### The records
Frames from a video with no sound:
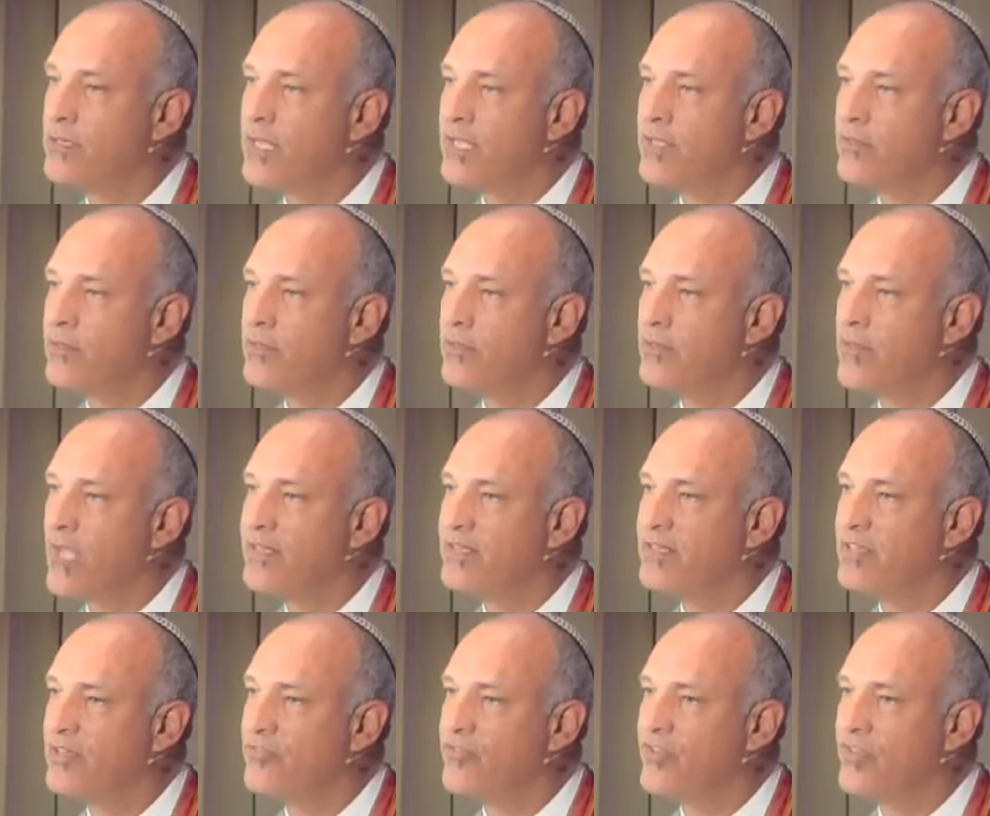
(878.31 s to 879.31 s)
in
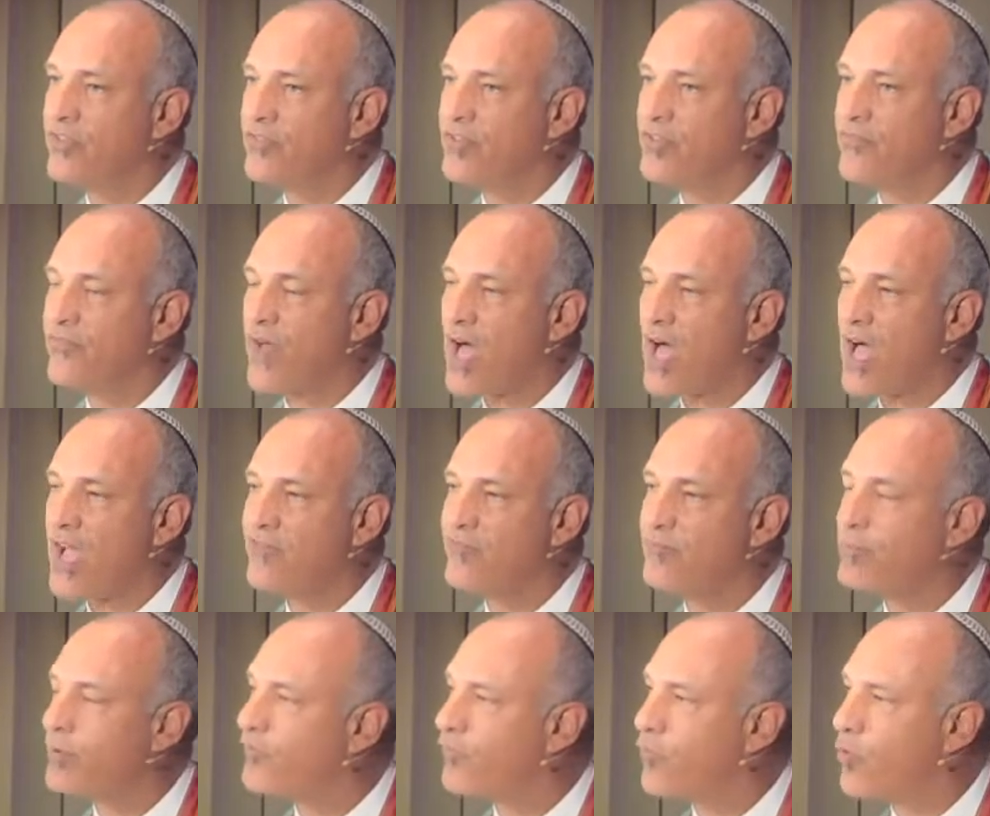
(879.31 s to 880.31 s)
1965,
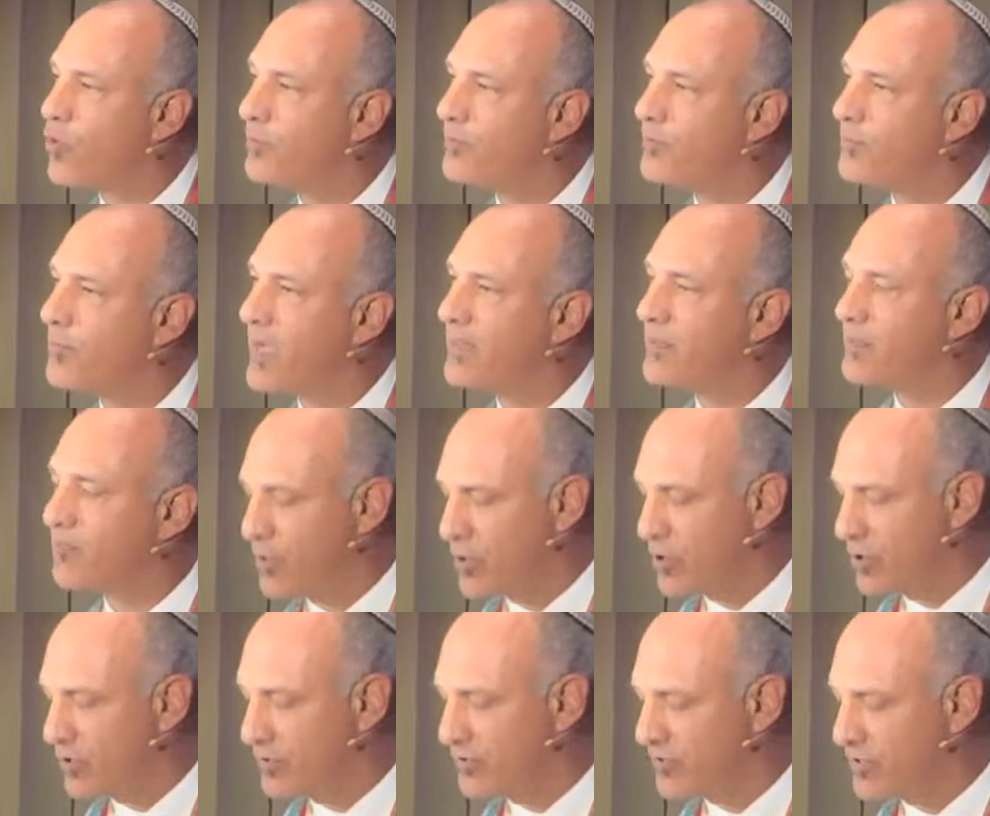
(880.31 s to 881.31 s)
performed by the Byrds.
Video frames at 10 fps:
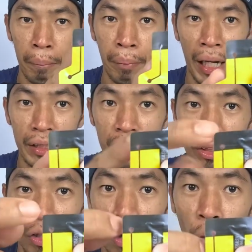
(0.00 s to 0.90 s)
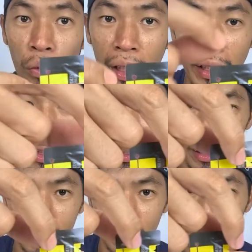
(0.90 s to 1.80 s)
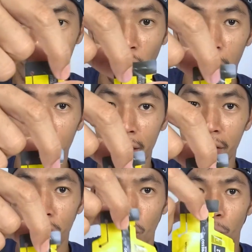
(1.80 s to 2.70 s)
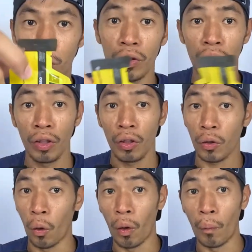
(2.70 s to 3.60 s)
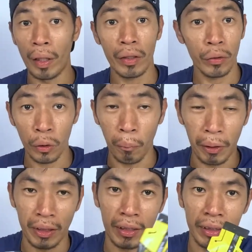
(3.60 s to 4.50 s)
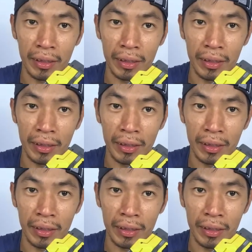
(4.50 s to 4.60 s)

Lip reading: part holding the top lid, so you won't go away two pieces.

### Your instructions
Only an exact copy of the records counts as an answer. Leave out the images.

### Answer to this problem
Frames from a video with no sound:
(878.31 s to 879.31 s)
in
(879.31 s to 880.31 s)
1965,
(880.31 s to 881.31 s)
performed by the Byrds.
Video frames at 10 fps:
(0.00 s to 0.90 s)
(0.90 s to 1.80 s)
(1.80 s to 2.70 s)
(2.70 s to 3.60 s)
(3.60 s to 4.50 s)
(4.50 s to 4.60 s)

Lip reading: part holding the top lid, so you won't go away two pieces.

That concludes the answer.